Faith in Action: Haley House Cookies

by Katie Daniels


What makes Haley House cookies, the chocolate chip cookies available at check out registers in BC’s campus dining halls, taste better than regular cookies? Liza Magill suspects social justice. The A&S sophomore and  Megan Gonzalez (CSOM 2017) have teamed up with Haley House, a local organization inspired by the social activism of Dorothy Day and the Catholic Worker movement, to revitalize the cookies’ image on campus. By educating students on the social justice mission behind the cookies, Magill and Gonzalez hope to increase awareness of Haley House and the marginalized men and women the organization serves.


Since its founding almost forty years ago, Haley House has operated on a strong commitment to “food with purpose and the power of community.” The organization runs a soup kitchen in the South End that offers a free, hot breakfast to elderly and homeless men every morning. In 1996, Haley House also began a bakery training program to provide transitional employment for men and women recently released from jail. “It gets them a job to help them get subsequent jobs,” Magill explains. “It’s getting them back in the workforce, but it’s also getting them back to responsibility.”

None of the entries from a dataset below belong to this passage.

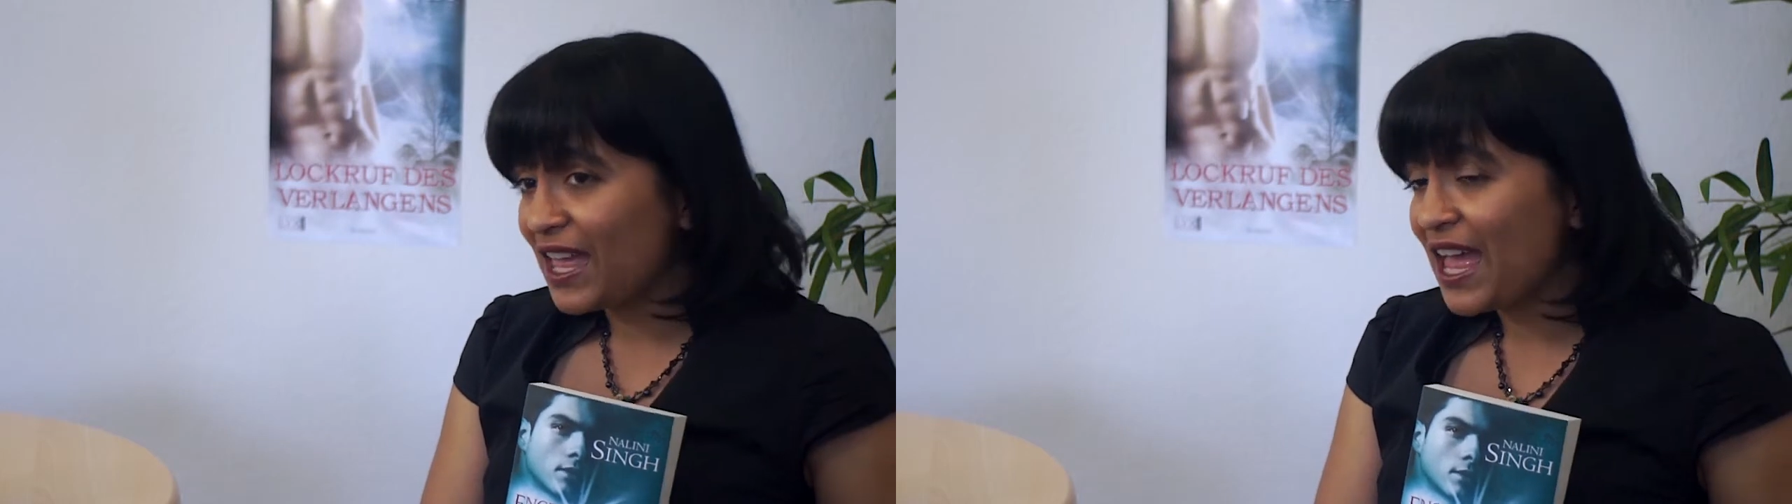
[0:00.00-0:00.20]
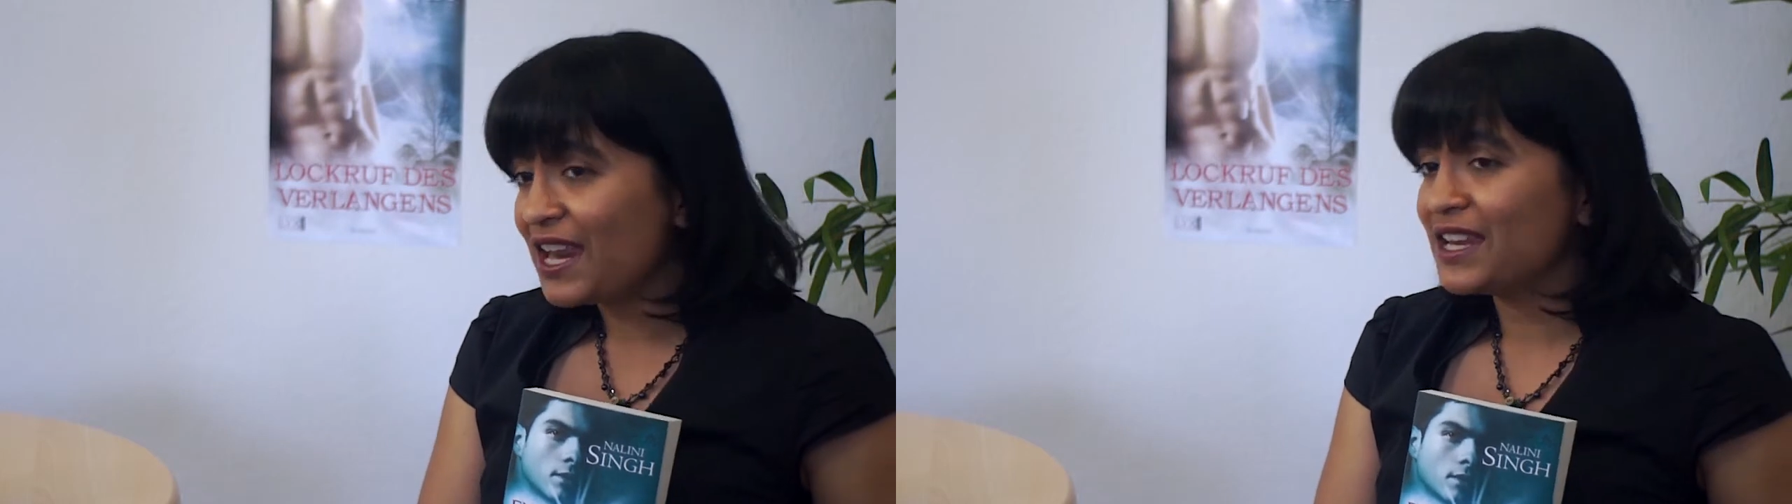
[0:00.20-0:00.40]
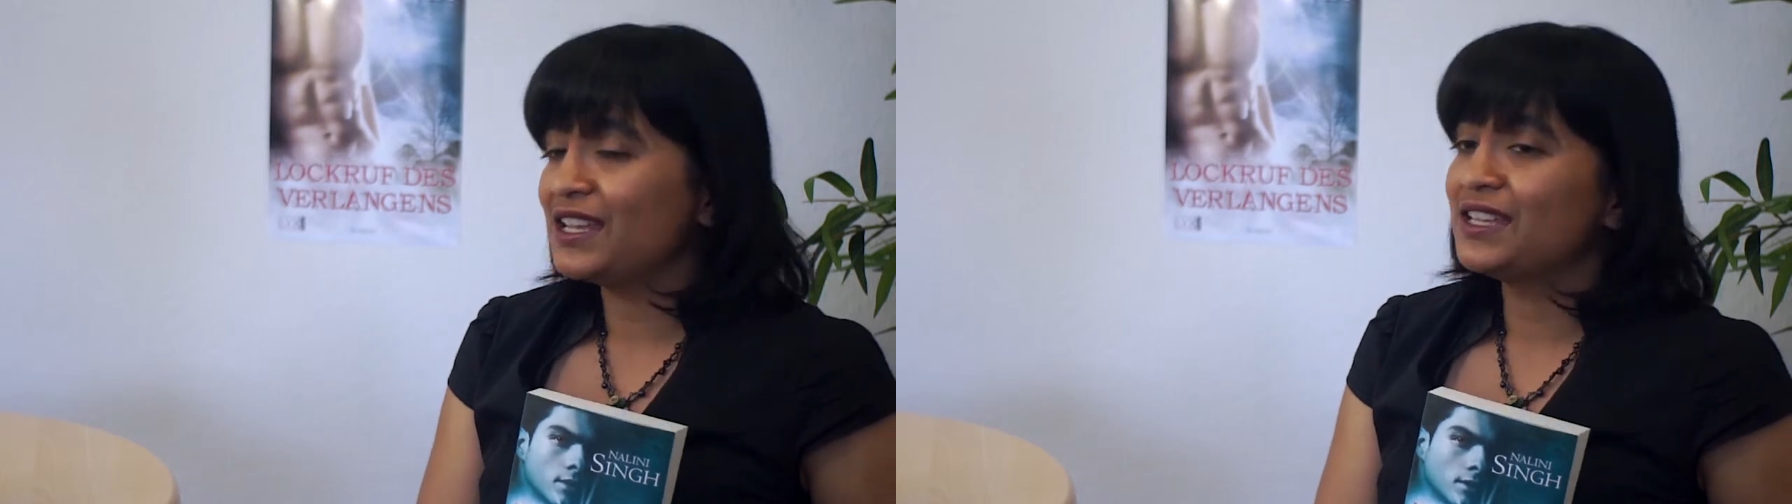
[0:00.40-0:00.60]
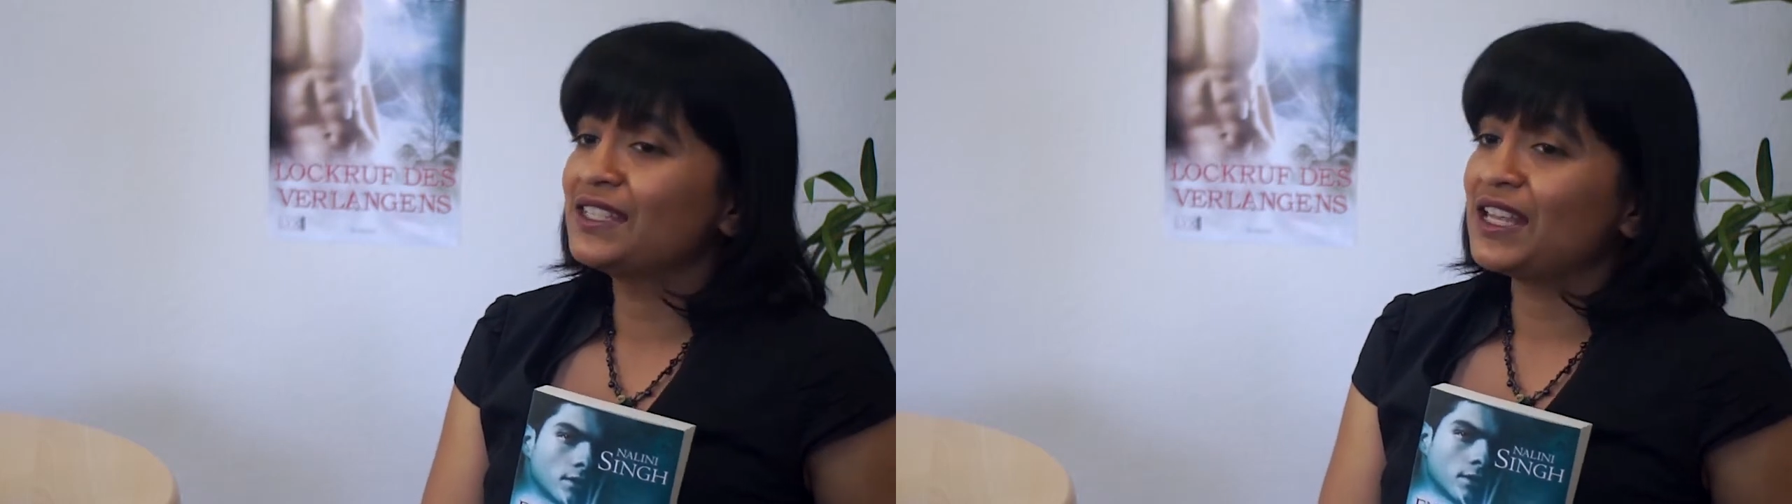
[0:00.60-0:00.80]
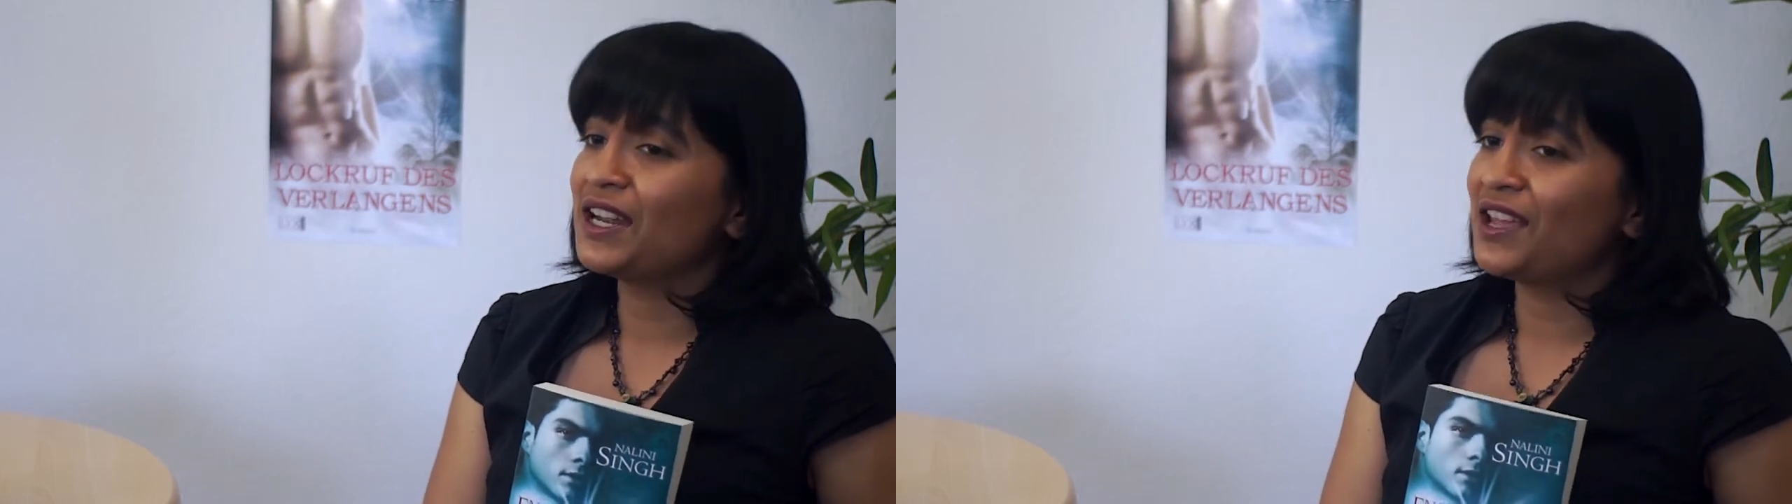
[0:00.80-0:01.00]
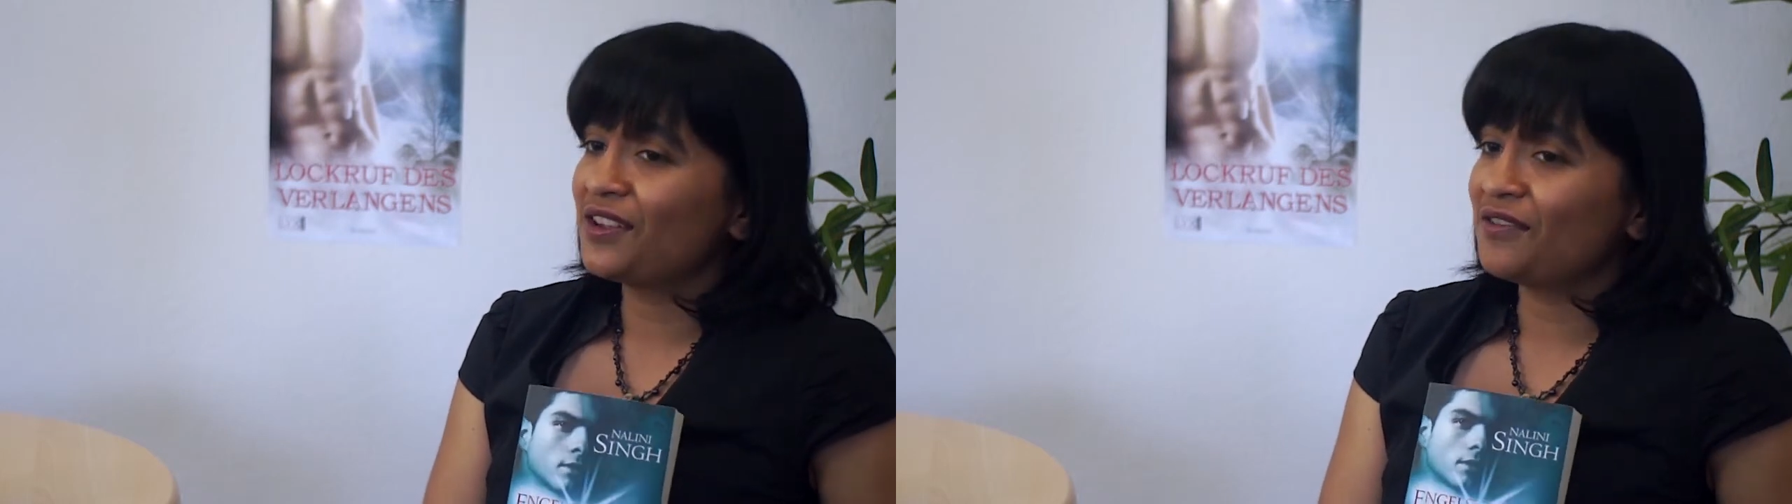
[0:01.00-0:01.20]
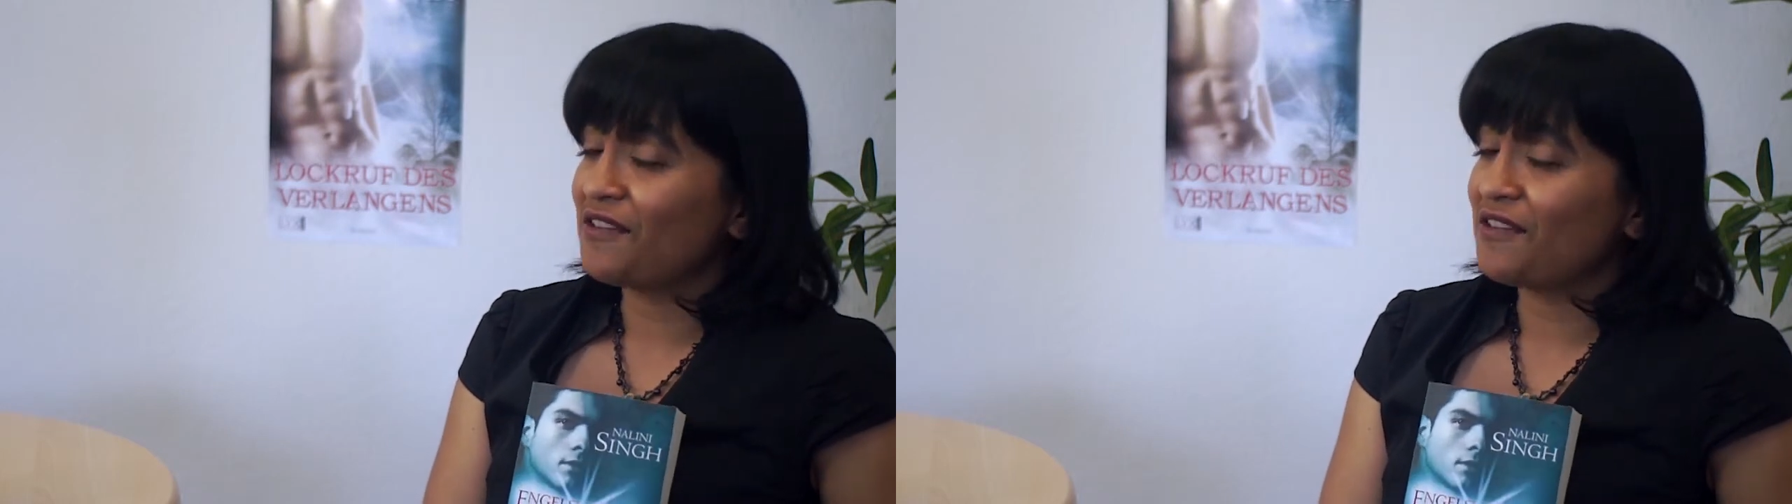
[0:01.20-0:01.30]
that is another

Often working shifts from 1 am to 5 am, the men and women in the bakery training program facilitate every step of the cookie making process, from ordering supplies, to baking the cookies, to delivering them to the Haley House Bakery Café—and Boston College. The college is a huge revenue source for the transitional employment program, which is why Magill believes the advertising campaign for Haley House cookies is so important. She hopes to debunk the common campus myth that Haley House doesn’t profit from selling their cookies at BC. “A lot of students think that it’s just a way for BC to say they are connected to a social justice organization—which is untrue,” says Magill. “It is the funding for the transitional employment program. Unless there is an increase in sales at BC, they’re considering not doing the program anymore, because they count on this funding.”

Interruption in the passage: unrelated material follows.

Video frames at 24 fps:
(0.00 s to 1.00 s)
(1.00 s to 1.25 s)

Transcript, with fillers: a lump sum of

Magill’s mission is simple: “We want to connect Haley House and its social justice mission to the cookies themselves.” By bringing in speakers from Haley House and hosting panels with other social justice organizations, Magill hope to give a voice to the often voiceless populations that Haley House serves. She and Gonzalez are also partnering with CSOM to explore the opportunities for social justice entrepreneurship that Haley House offers. But for the average student, promoting social justice is as simple as swiping their ID. Magill observes that, “A lot of people at BC often have extra meal plan money and want to give it to charity. This is an easy way to give directly to an organization that not only has connections with BC but also has a broad impact in Boston.”


The question still remains: what makes these oversized chocolate chip cookies taste so good? “I don’t know,” laughs Magill. “It’s a secret recipe from Haley House.”